[Records from a dataset]
══════════

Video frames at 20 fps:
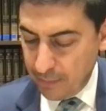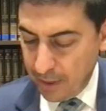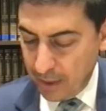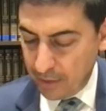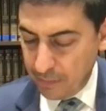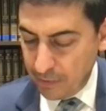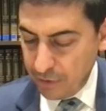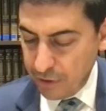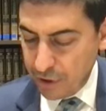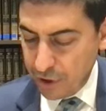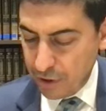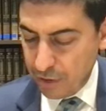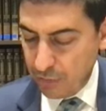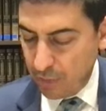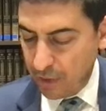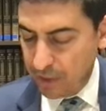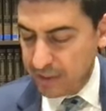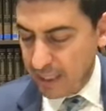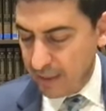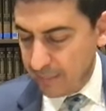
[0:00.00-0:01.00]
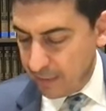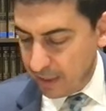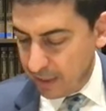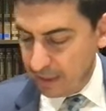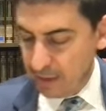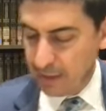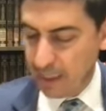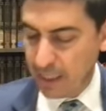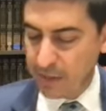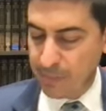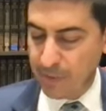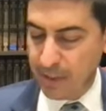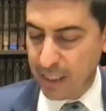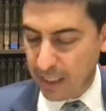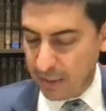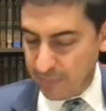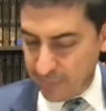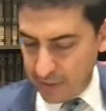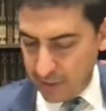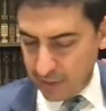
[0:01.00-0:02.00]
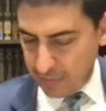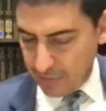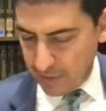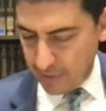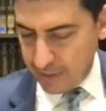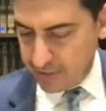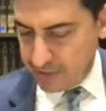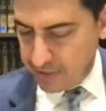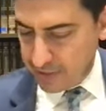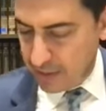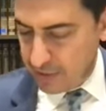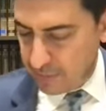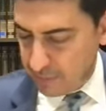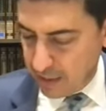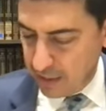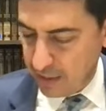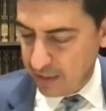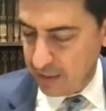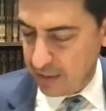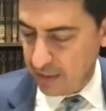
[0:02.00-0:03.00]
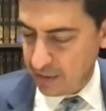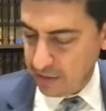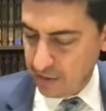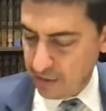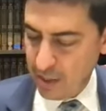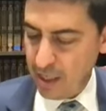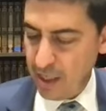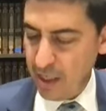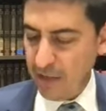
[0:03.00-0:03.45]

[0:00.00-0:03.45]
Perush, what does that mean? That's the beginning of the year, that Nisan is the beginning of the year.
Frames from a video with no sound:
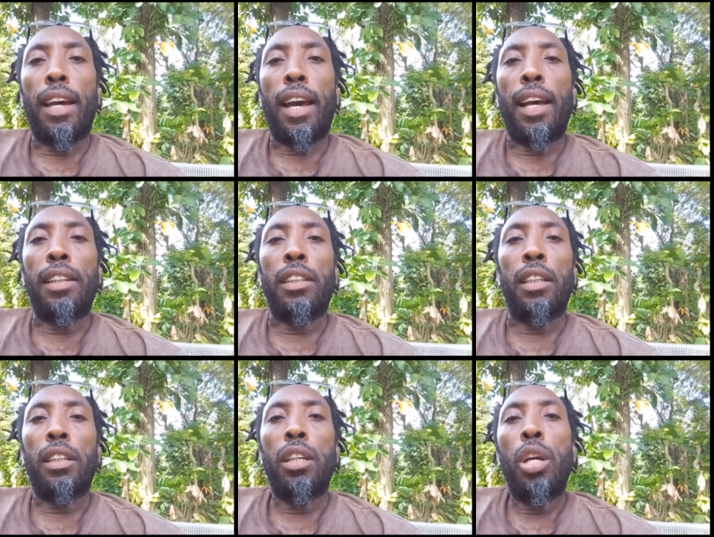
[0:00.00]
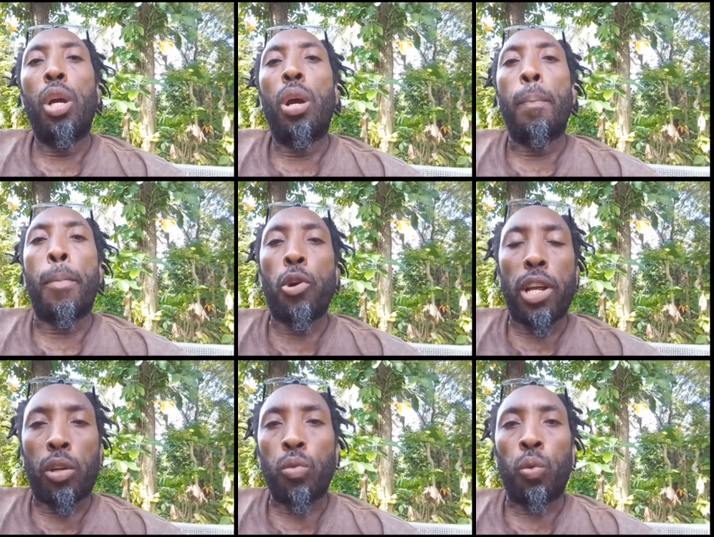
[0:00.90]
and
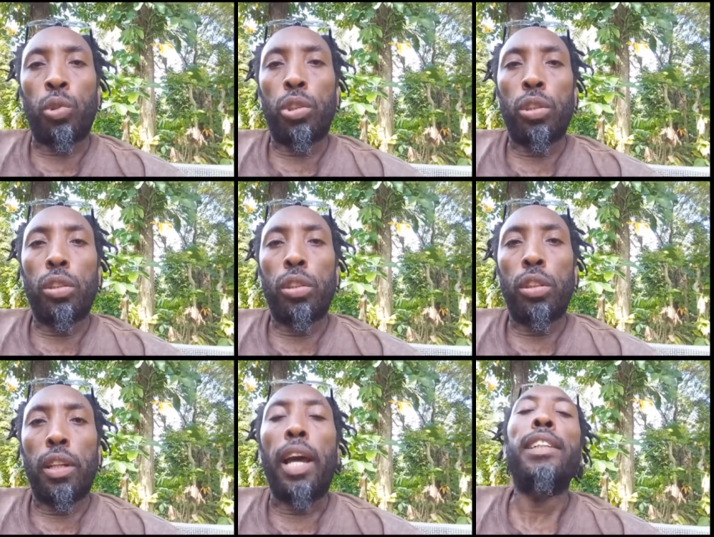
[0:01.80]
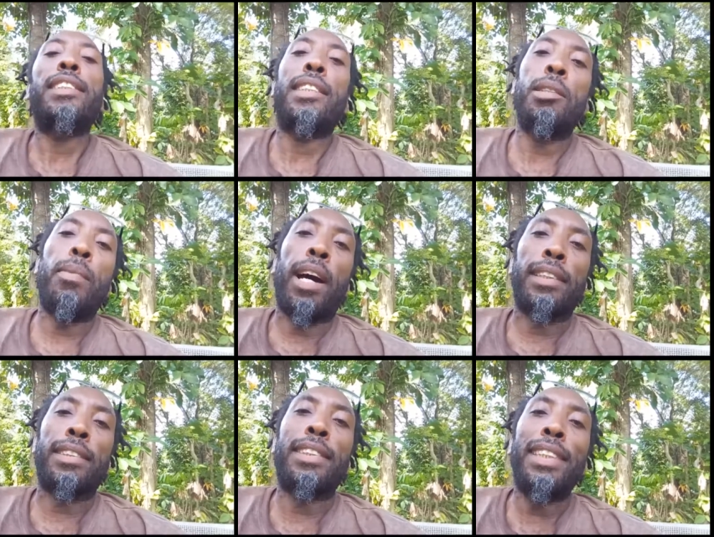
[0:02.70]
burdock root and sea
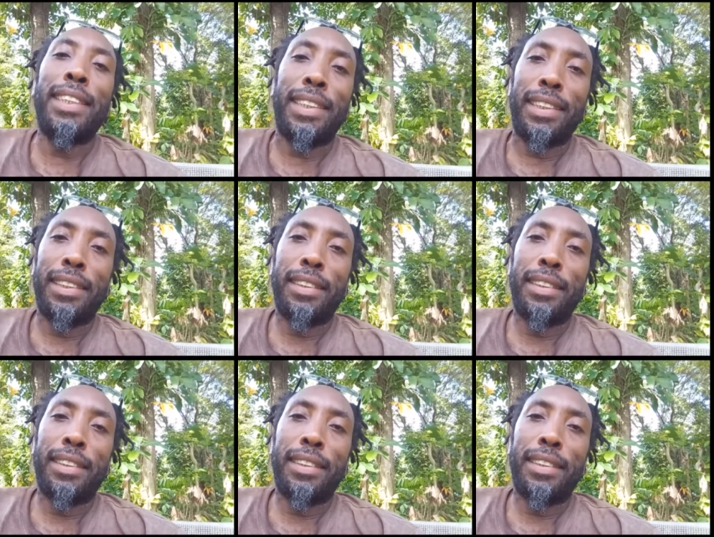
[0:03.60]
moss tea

══════════

● **Exercise description**
The line containing "[0:00.00-0:01.00]" and every line after it, through the end of the data, are to be output exactly. Omit the pictures.

● **Your response**
[0:00.00-0:01.00]
[0:01.00-0:02.00]
[0:02.00-0:03.00]
[0:03.00-0:03.45]

[0:00.00-0:03.45]
Perush, what does that mean? That's the beginning of the year, that Nisan is the beginning of the year.
Frames from a video with no sound:
[0:00.00]
[0:00.90]
and
[0:01.80]
[0:02.70]
burdock root and sea
[0:03.60]
moss tea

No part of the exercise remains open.